The only areas that we haven't already thoroughly explored are on the other side of the country. So between driving distance and forgotten road-living skills, this would be one honkin' big undertaking. I began working on a detailed trip plan and Mike began tinkering with the RV.

After months of planning, D-Day (Driving Day) was February 11. The last week before takeoff was a frantic scramble to load the RV with clothes, food, cat paraphenalia. Also a last-minute scare when when our little Penny stopped eating. Panic, vet visit, ultrasound, medication, crisis apparently averted. *Phew*. Finally, packed to the gills, we headed out.

What rain can do.

Our first day out was pretty easy. I enjoyed the lush, green hills on our way out of town and bemoaned the fact that they would be dead and brown by the time we returned.

Faux flowers.

As we're motoring along I saw some lovely yellow wildflowers on the shoulder but I missed the photo op.
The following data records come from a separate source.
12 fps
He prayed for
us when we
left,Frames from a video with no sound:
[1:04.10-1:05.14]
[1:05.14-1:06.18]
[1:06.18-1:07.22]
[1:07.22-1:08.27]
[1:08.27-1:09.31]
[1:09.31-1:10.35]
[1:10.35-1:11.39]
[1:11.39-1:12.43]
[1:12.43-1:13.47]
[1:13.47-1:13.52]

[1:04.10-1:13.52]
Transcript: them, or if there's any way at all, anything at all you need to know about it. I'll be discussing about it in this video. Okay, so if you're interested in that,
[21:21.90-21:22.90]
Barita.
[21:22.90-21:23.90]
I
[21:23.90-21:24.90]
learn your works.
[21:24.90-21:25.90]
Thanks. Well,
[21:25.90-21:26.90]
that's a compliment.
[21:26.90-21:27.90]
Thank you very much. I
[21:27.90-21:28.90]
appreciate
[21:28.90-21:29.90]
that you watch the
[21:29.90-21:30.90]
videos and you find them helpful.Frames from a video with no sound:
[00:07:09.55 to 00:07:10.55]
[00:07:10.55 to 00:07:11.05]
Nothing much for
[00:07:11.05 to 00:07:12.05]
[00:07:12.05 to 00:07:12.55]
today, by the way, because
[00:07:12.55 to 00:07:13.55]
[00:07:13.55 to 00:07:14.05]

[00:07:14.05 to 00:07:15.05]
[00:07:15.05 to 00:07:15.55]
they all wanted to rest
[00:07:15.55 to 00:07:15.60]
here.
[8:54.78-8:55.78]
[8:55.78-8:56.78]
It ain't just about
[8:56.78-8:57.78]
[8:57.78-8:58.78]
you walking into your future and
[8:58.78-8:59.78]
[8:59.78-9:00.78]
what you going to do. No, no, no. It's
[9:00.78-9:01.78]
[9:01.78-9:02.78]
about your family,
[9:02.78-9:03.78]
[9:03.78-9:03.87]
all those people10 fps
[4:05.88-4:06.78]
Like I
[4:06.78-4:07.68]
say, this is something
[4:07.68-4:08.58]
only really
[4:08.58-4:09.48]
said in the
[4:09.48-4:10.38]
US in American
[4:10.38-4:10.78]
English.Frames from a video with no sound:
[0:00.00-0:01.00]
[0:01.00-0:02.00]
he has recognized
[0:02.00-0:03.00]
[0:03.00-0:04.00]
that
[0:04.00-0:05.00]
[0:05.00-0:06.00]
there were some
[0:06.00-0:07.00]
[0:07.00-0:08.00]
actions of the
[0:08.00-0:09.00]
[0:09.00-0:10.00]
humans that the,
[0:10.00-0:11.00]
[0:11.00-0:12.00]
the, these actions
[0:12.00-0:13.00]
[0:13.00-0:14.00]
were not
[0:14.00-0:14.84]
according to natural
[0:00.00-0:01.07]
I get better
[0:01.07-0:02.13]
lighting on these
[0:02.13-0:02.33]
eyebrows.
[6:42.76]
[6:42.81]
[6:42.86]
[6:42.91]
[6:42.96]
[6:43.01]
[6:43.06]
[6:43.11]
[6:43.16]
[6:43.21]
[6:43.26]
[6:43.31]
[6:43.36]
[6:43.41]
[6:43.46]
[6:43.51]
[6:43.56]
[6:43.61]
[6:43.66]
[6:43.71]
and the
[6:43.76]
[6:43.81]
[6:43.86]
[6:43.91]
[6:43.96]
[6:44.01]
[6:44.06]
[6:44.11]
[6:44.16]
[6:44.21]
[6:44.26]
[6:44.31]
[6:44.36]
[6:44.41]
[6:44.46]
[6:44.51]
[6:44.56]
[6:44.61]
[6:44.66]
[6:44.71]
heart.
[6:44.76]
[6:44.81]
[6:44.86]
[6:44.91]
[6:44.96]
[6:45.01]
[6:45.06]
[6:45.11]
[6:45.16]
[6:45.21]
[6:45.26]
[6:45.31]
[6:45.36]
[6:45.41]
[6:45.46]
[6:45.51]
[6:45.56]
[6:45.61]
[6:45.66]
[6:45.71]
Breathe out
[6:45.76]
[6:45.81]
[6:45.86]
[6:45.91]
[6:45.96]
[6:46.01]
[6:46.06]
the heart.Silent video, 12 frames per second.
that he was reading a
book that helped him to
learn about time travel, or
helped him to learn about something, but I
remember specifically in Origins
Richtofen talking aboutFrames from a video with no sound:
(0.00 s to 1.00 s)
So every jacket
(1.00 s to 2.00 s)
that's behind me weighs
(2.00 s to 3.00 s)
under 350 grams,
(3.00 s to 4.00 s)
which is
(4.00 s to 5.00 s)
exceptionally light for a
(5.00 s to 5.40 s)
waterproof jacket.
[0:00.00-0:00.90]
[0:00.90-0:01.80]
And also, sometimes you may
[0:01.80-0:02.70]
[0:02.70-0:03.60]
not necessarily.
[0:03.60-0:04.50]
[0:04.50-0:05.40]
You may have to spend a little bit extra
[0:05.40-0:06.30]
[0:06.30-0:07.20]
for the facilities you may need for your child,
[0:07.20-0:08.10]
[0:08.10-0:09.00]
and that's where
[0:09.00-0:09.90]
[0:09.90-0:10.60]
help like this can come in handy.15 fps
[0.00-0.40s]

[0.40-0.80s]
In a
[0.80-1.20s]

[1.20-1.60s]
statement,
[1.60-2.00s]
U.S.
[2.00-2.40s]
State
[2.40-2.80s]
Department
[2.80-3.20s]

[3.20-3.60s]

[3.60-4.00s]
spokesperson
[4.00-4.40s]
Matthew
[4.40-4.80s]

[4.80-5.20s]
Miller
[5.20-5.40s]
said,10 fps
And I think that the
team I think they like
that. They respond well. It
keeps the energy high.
A little further along, I spotted some orange patches in the distance so I whipped out my phone and took some snaps as they blurred by. When I check the pics, guess what? No flowers -- just orange fence-netting! I knew these new glasses weren't working!

Are we in Switzerland? Eyes on the screen. Eyes on the road.

From one extreme to the other: as we entered the mountainous Grapevine area north of Los Angeles, the green hills changed to white! The weather was going to be, um, adventurous.

The cats are no help. Yep, got the WHOLE rug.

Negative portents appeared early. At our first stop, we discovered one of our slideouts wouldn't work. Fortunately it wasn't a deal-breaker and we soldiered on. The next day, a bottle of wine in the fridge upended on the rough road and dripped its entire contents out onto the rug.

The Universe may be sending a message, but I'm letting it go to voicemail.